The 43-year-old former businessman became defense minister in 2023, a year and a half into Russia's invasion, and has spearheaded some of Kyiv's most sensitive wartime diplomacy with both Russia and the West.
He has also been embroiled in scandals during his tenure, accused of a lack of transparency and the subject of a probe into alleged abuse of power.
Still, Umerov is one of only a handful of Ukrainians with experience brokering deals involving Moscow during the war.
He also has the ear of Andriy Yermak, the powerful head of Ukraine's presidential office.
President Volodymyr Zelensky said that Umerov would lead a slimmed-down Ukrainian team at talks in Istanbul.
Kyiv has few expectations of a breakthrough, especially after Russian President Vladimir Putin declined to come and dispatched a relatively low-level delegation.
After seeing him in talks with U.S. officials in Saudi Arabia earlier this year, Pavlo Palisa, a respected former army commander and deputy head of Zelensky's office, hailed Umerov's negotiating prowess.
"I am very impressed with his manner of conversing with partners.

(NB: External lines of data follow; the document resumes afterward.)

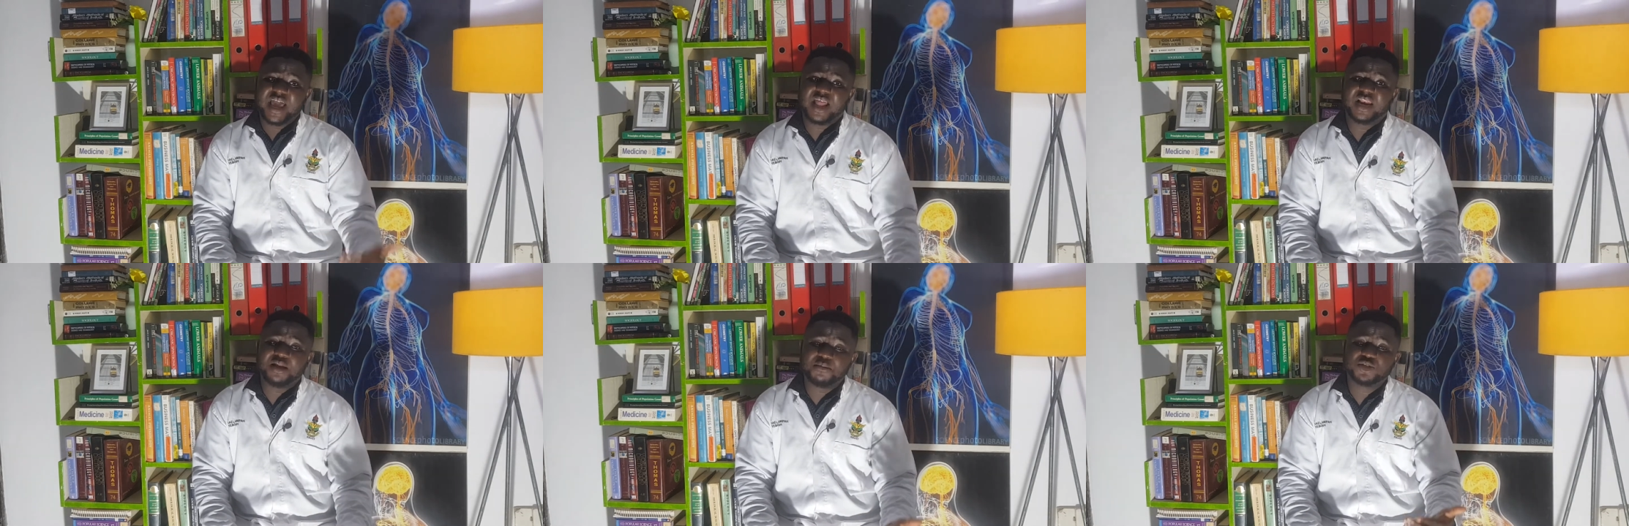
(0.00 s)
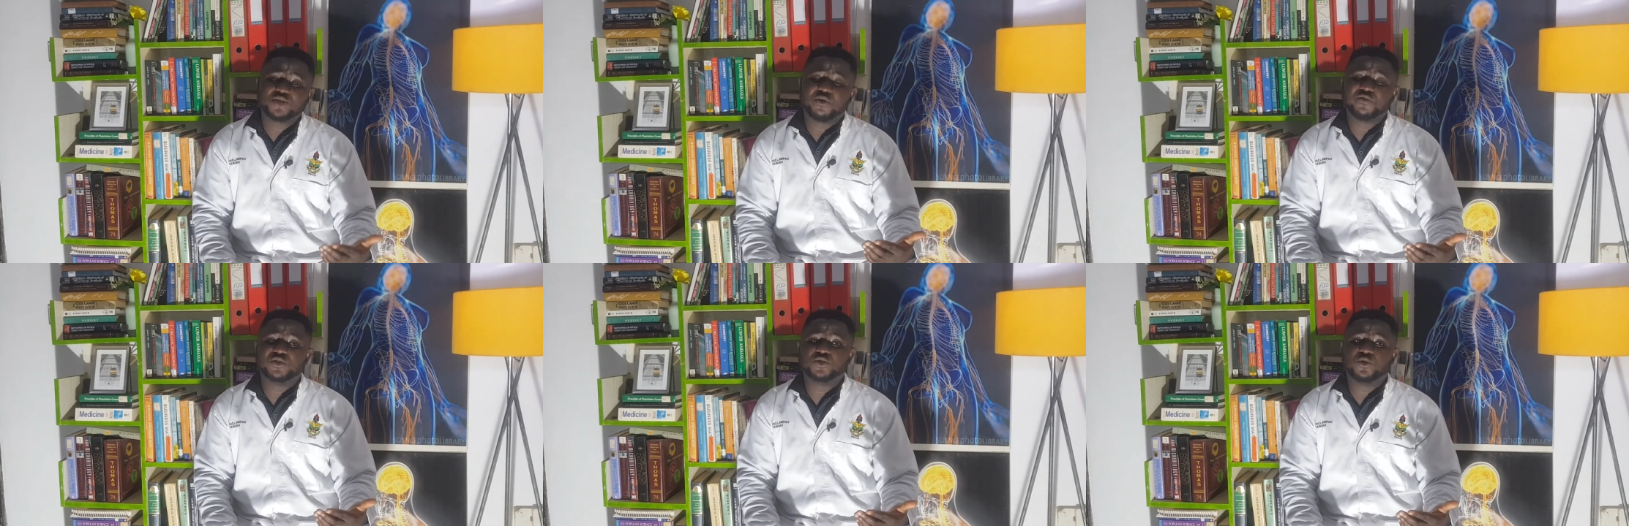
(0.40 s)
a limit
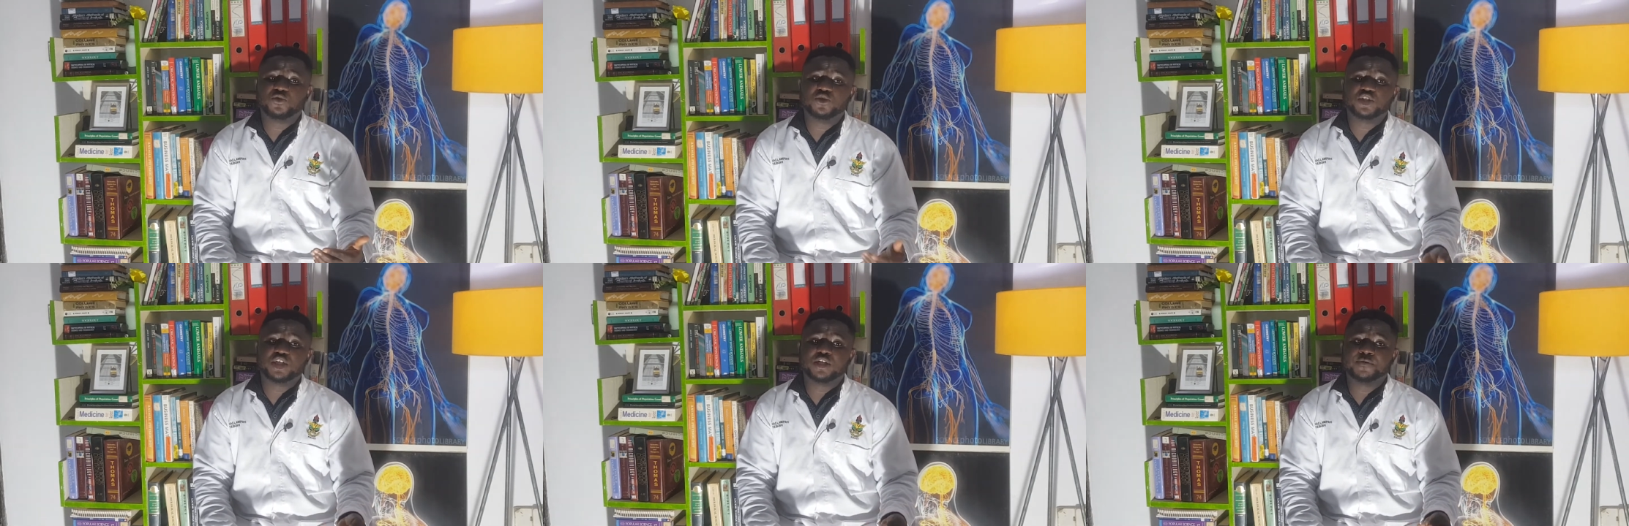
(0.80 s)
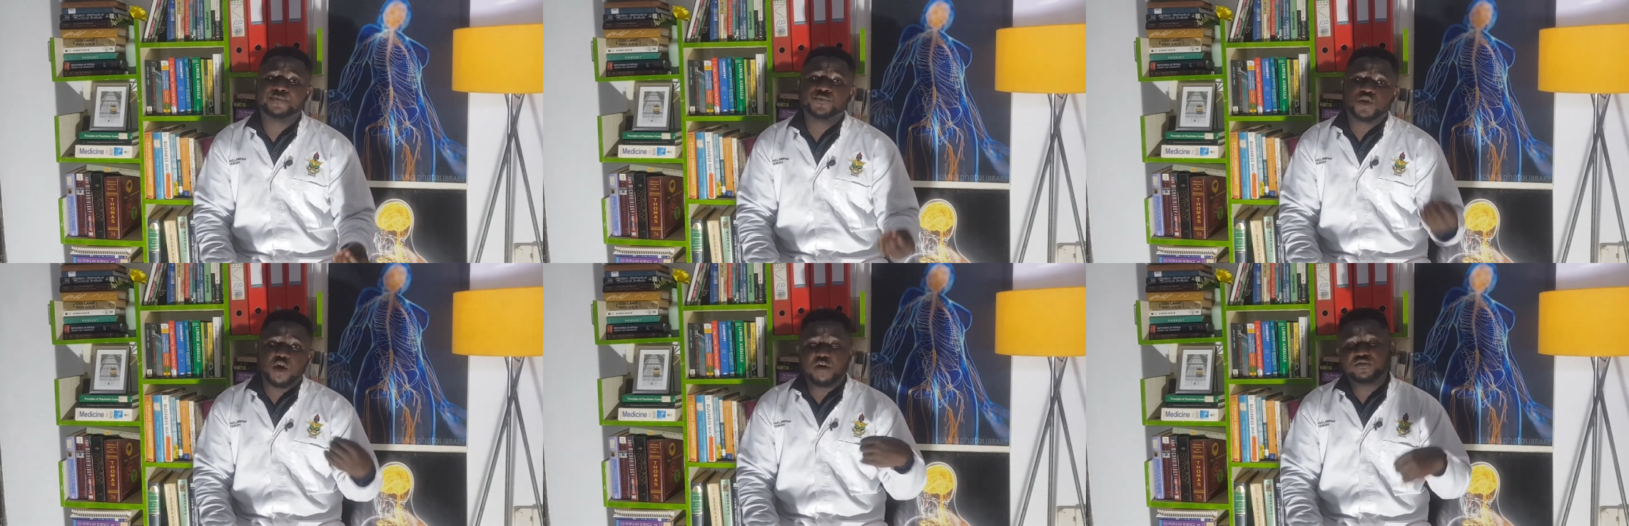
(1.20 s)
of resolution
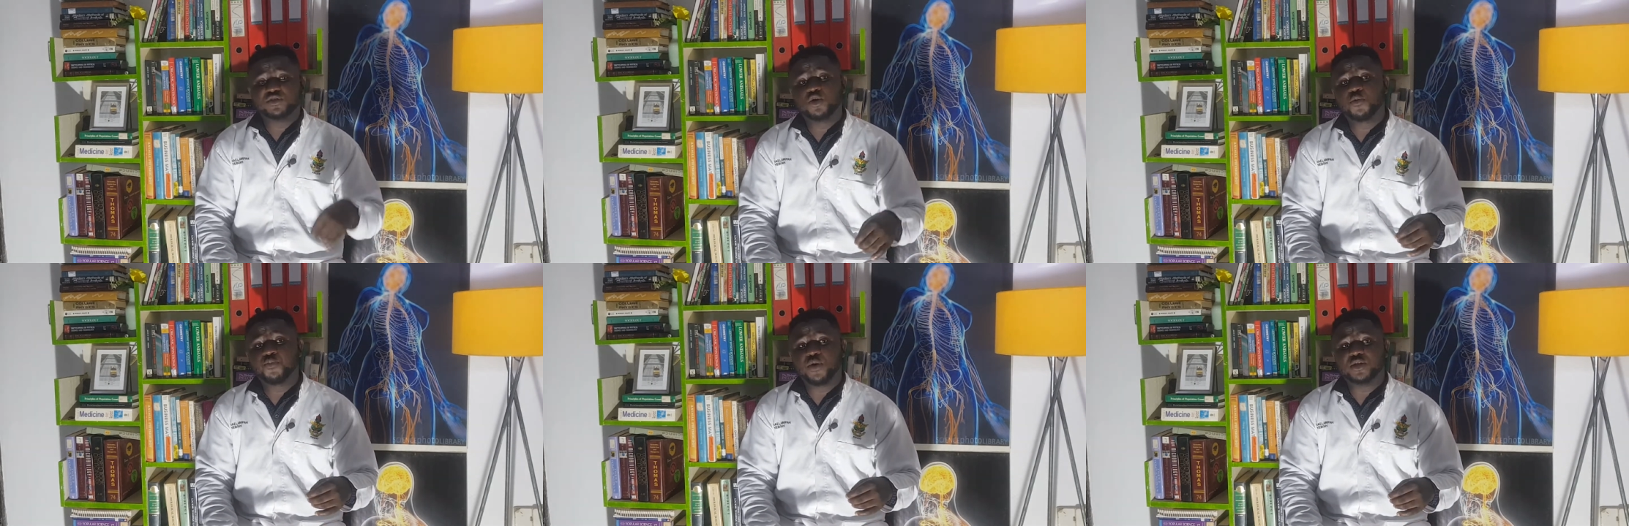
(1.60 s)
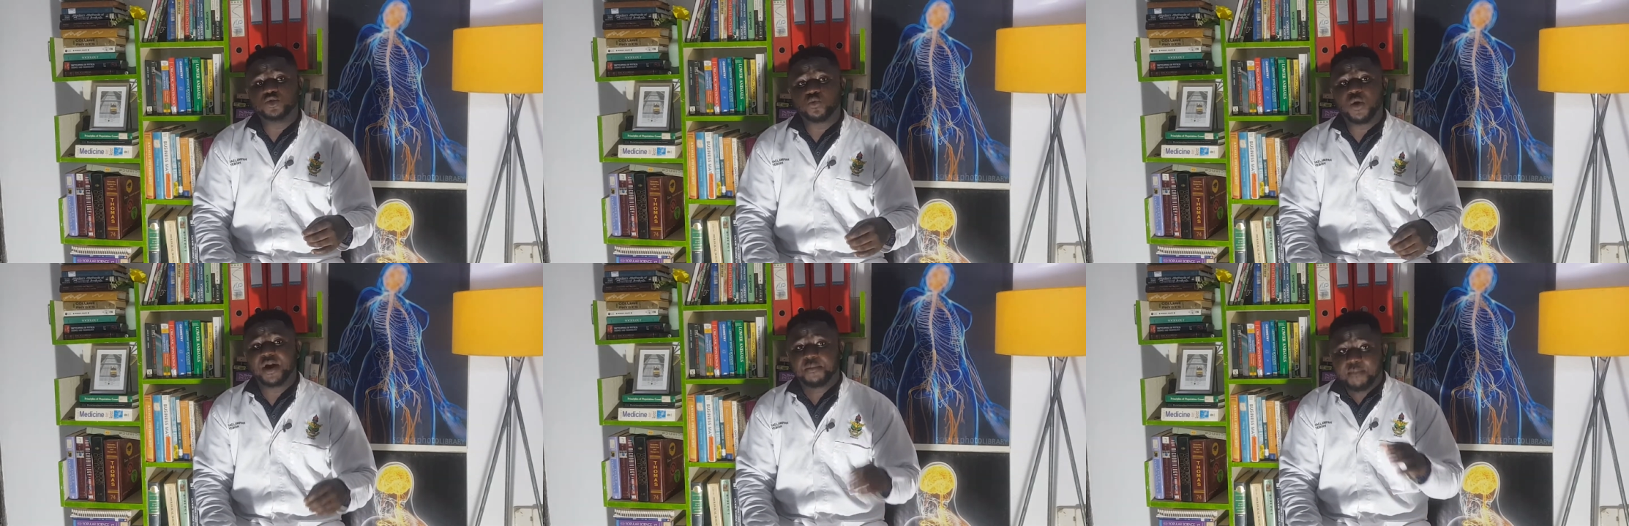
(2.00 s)
of
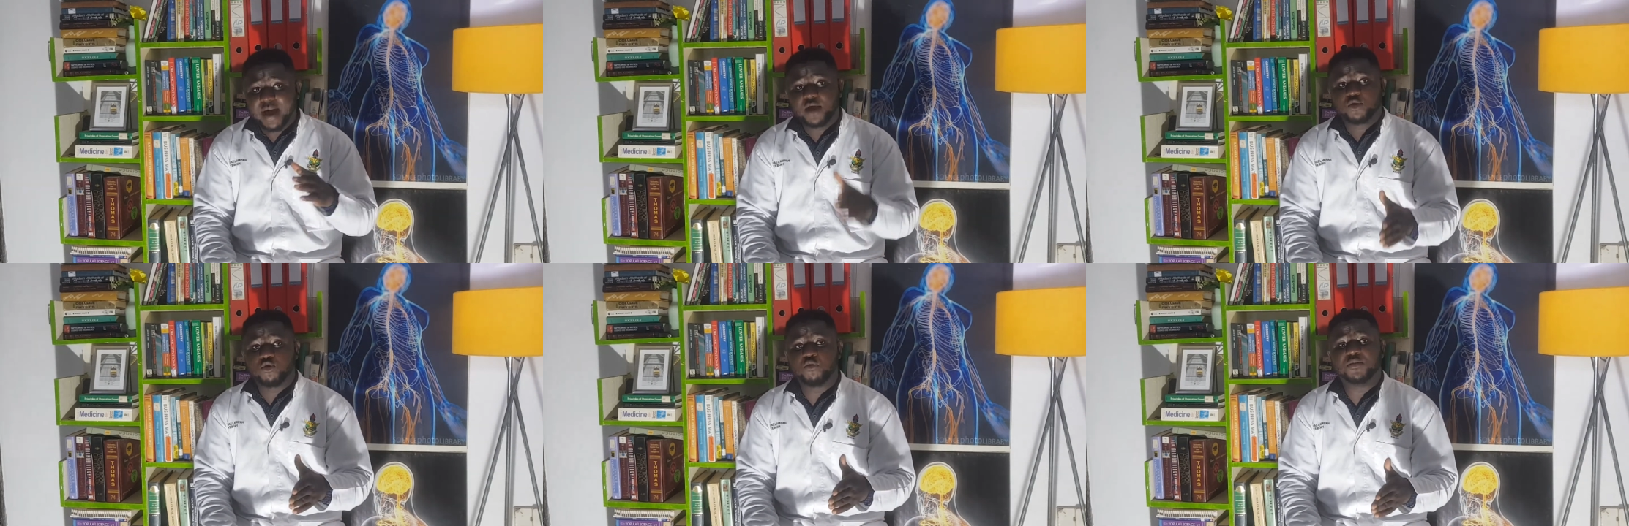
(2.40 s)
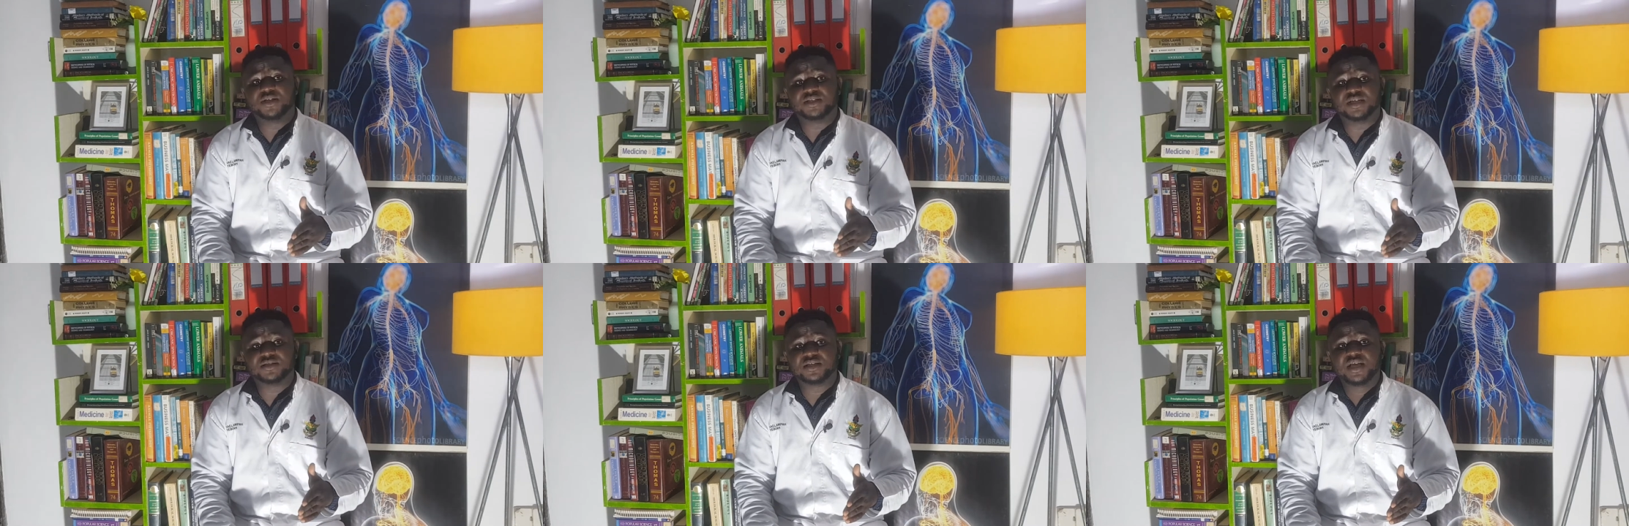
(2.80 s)
0.1
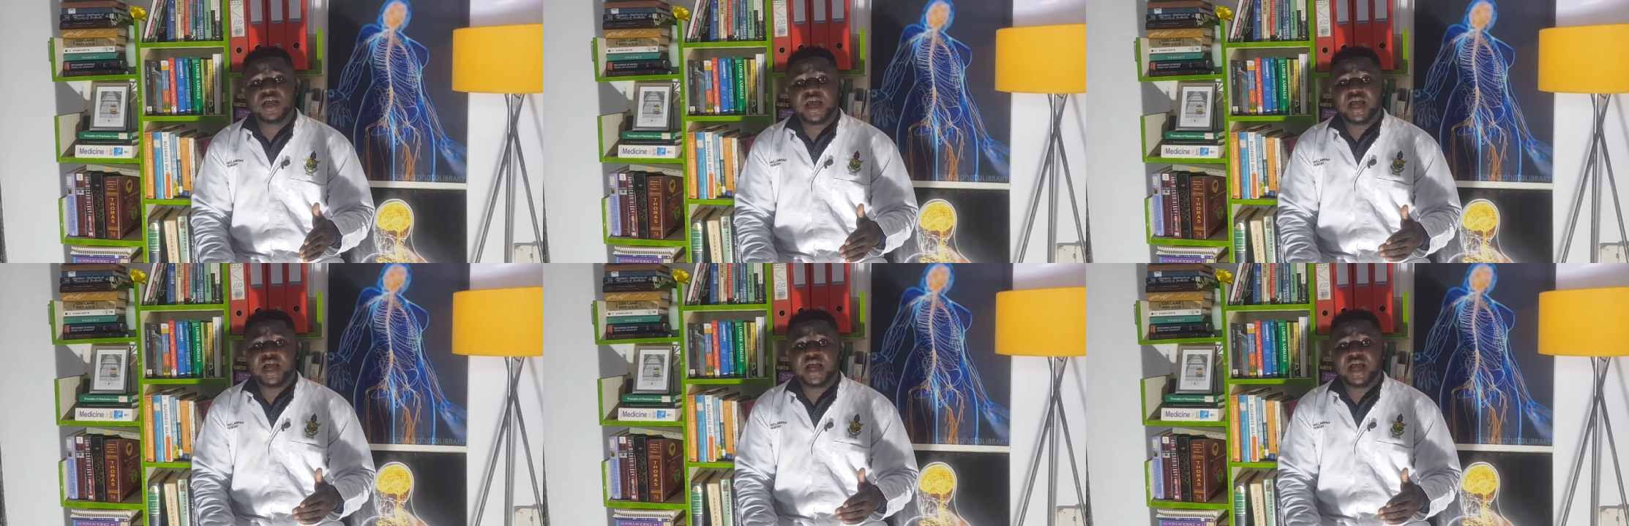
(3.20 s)
micrometers.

His perfect English and eastern charm work wonders," Palisa said in an interview published in April.
Umerov has highlighted his unflappability.
"It's impossible to put pressure on me," he said in 2022.
Crimean roots
Umerov is a prominent member of the Crimean Tatars, a Muslim ethnic group from the Russian-annexed Black Sea peninsula that Kyiv says it will never give up hopes of regaining.

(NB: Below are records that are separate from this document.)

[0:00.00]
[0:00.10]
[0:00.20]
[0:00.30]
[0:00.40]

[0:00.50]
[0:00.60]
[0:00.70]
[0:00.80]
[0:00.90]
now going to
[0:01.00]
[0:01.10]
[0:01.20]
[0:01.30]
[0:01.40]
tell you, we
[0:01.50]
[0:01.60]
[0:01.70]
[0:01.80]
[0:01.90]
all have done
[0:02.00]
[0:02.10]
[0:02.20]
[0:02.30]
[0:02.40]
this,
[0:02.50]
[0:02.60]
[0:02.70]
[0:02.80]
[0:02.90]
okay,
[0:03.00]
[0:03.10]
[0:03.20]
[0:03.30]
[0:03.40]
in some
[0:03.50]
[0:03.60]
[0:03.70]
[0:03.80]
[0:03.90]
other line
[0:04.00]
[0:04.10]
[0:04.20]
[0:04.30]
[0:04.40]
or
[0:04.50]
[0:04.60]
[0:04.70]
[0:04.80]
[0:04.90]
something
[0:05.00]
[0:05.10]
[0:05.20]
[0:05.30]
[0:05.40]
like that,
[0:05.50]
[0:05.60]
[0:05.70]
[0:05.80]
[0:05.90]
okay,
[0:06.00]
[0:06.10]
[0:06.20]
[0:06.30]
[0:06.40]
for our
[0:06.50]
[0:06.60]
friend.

His nomination as defense minister in 2023 was called a "beautiful political gesture" by Serhiy Leshchenko, an adviser to Yermak.

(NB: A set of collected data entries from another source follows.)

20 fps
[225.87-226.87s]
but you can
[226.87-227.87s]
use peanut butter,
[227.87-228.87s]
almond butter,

It was a sign that "there will be no compromise on Crimea," he told AFP.
Umerov was born in 1982 in Soviet Uzbekistan, where his family had been deported under Josef Stalin.
He moved to Crimea as a child when the Crimean Tatars, who make up some 12-15% of Crimea's population, were allowed to return.
Before being elected an MP in 2019 with a pro-European party, he had a background in business and ran an investment company.
Announcing that he would lead the Ukrainian delegation, Zelensky highlighted Umerov's fluency in English and Turkish as well as Ukrainian and Russian.
Like Russia's top negotiator, Kremlin aide Vladimir Medinsky, Umerov was part of the failed 2022 talks between Russia and Ukraine.
But he has conducted successful indirect diplomacy with the Russians.
He took part in talks to set up the UN and Turkish-brokered Black Sea grain deal, the most substantial agreement involving both sides struck since Russia invaded.
Although Russia abandoned it after a year, the initiative helped Ukraine start exporting millions of tons of grain — shipments it managed to boost after the deal broke down.
Umerov also played a key role in a major 2022 prisoner exchange in which Russia released several top commanders who defended the besieged port city of Mariupol.
'Pragmatist,' scandals
Umerov is "charismatic" and "a good communicator" who is "quickly liked" by people around him, Leshchenko said.
"He knows how to get results with few resources, thanks to his personal contacts," he added.
However, last September, three prominent experts accused him of presiding over a "ministry of chaos" and criticized for a lack of transparency over procurement, including related to Western military support.
Ukraine's anti-corruption watchdog in January announced it was investigating Umerov for alleged abuse of power after he overturned a procurement decision.
He denied the accusations and said he was trying to restore confidentiality to sensitive state orders.
Ukraine's military has been blighted by corruption amid a massive influx of cash to the defense sector during the war.